PROBLEM REQUIREMENTS
The entries contain pictures, which should not appear in the copy; everything else must be reproduced exactly.

(THE DATA begins)

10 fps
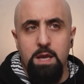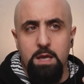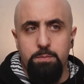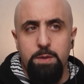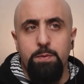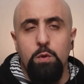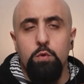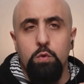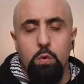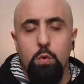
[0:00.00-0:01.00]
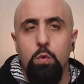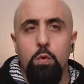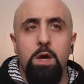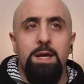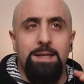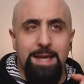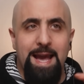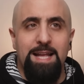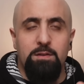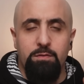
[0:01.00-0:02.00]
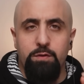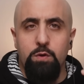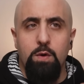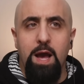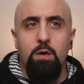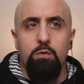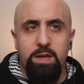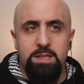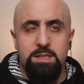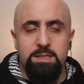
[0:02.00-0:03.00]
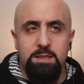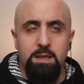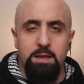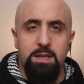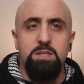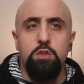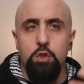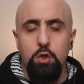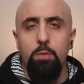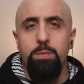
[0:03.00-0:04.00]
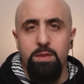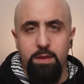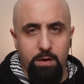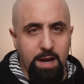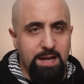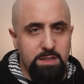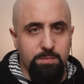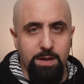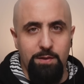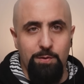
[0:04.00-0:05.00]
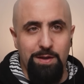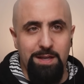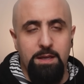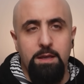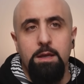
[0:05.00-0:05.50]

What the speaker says: and people who can't view how racist it is should open their eyes, by the way.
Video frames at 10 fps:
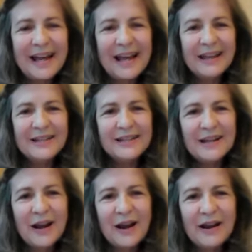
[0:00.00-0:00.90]
and
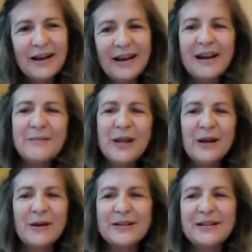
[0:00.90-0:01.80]
I'm
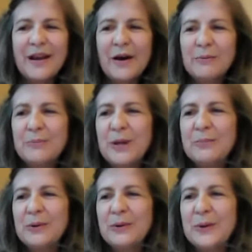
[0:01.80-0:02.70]
here to help
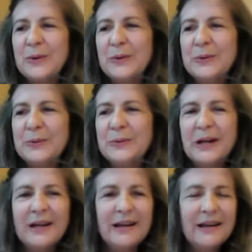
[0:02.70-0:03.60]
people who
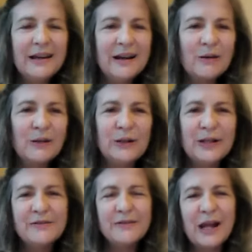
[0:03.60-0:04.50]
are
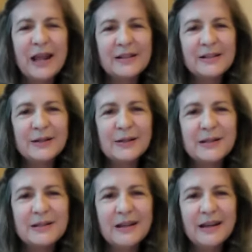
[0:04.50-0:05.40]
looking for
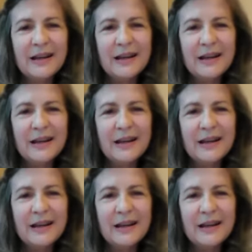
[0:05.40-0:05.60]
answers.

(THE DATA ends)

WORKED SOLUTION
10 fps
[0:00.00-0:01.00]
[0:01.00-0:02.00]
[0:02.00-0:03.00]
[0:03.00-0:04.00]
[0:04.00-0:05.00]
[0:05.00-0:05.50]

What the speaker says: and people who can't view how racist it is should open their eyes, by the way.
Video frames at 10 fps:
[0:00.00-0:00.90]
and
[0:00.90-0:01.80]
I'm
[0:01.80-0:02.70]
here to help
[0:02.70-0:03.60]
people who
[0:03.60-0:04.50]
are
[0:04.50-0:05.40]
looking for
[0:05.40-0:05.60]
answers.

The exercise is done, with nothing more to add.